• [PROBLEM TO WORK ON]:
Report each line of the data that has "Transcript" somewhere in it.

• [RECORDS TO USE]:
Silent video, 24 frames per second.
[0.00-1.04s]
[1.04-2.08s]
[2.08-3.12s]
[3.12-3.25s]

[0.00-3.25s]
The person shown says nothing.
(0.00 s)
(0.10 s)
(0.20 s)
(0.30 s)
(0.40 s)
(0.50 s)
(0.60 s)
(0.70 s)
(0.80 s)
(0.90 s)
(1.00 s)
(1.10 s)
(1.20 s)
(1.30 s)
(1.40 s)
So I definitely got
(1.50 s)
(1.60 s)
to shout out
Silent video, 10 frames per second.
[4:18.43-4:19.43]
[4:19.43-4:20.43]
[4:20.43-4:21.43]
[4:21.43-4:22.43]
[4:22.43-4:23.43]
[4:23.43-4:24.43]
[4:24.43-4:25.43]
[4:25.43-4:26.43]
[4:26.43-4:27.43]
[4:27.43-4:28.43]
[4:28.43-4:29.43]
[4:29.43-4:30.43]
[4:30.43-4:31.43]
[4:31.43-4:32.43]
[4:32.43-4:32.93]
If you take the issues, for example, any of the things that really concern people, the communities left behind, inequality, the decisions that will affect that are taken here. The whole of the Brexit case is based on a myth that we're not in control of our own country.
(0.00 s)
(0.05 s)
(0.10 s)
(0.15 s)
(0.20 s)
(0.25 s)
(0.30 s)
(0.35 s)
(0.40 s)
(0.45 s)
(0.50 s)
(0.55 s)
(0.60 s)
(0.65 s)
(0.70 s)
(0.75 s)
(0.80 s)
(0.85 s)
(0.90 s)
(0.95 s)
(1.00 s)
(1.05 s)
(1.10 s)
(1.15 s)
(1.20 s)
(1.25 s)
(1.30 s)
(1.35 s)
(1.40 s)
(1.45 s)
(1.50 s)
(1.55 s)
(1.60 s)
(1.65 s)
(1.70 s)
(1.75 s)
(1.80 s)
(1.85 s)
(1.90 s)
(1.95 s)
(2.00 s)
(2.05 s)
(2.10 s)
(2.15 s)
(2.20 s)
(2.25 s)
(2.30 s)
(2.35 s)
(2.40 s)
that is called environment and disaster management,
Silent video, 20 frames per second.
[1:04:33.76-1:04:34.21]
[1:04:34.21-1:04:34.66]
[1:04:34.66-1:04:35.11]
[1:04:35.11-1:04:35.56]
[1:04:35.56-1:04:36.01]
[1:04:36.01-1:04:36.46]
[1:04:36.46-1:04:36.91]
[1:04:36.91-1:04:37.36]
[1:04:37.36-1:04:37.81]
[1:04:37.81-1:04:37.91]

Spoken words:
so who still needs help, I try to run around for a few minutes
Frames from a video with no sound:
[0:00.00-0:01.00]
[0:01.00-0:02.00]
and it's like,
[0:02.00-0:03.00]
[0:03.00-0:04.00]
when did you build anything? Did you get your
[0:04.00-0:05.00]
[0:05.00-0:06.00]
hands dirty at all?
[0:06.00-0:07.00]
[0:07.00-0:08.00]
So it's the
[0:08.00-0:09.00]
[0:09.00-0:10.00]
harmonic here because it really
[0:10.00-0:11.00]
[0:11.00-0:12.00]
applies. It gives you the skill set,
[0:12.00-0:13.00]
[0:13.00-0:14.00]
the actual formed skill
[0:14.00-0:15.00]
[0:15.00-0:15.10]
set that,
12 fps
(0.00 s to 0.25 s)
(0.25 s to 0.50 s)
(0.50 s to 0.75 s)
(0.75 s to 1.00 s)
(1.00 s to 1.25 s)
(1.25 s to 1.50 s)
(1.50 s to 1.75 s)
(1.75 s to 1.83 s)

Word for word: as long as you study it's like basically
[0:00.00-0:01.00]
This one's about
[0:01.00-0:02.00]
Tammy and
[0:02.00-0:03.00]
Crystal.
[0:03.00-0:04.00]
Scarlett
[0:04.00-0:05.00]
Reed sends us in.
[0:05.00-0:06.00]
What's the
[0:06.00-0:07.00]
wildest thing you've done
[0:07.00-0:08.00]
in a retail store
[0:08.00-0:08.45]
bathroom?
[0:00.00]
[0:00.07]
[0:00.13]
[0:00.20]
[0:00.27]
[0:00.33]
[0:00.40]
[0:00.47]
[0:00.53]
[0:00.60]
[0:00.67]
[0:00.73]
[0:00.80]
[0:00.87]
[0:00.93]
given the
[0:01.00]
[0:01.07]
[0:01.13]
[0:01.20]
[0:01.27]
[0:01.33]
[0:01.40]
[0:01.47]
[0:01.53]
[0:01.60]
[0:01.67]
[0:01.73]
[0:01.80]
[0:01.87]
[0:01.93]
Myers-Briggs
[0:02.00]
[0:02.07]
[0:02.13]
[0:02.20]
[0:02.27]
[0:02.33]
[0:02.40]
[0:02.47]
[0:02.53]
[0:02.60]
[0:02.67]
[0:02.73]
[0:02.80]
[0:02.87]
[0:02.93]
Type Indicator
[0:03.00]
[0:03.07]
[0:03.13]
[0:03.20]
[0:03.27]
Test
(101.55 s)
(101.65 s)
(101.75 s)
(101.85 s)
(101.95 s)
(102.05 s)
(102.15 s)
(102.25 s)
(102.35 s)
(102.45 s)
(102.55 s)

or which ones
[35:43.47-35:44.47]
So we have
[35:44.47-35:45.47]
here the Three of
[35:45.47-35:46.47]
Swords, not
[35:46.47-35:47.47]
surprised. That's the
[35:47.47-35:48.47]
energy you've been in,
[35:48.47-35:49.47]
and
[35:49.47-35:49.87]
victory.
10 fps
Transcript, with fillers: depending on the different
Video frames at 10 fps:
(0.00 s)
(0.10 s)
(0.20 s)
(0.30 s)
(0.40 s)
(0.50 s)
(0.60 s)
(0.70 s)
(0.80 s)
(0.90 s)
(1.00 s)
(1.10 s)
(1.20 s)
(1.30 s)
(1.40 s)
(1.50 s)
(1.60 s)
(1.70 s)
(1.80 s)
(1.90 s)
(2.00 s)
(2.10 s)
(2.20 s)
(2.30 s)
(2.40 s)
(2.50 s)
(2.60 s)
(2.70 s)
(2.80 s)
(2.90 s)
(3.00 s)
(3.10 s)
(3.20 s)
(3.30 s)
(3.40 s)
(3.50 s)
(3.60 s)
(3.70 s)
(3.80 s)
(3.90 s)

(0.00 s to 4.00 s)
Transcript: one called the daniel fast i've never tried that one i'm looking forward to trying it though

• [WRITTEN SOLUTION]:
Transcript, with fillers: depending on the different
Transcript: one called the daniel fast i've never tried that one i'm looking forward to trying it though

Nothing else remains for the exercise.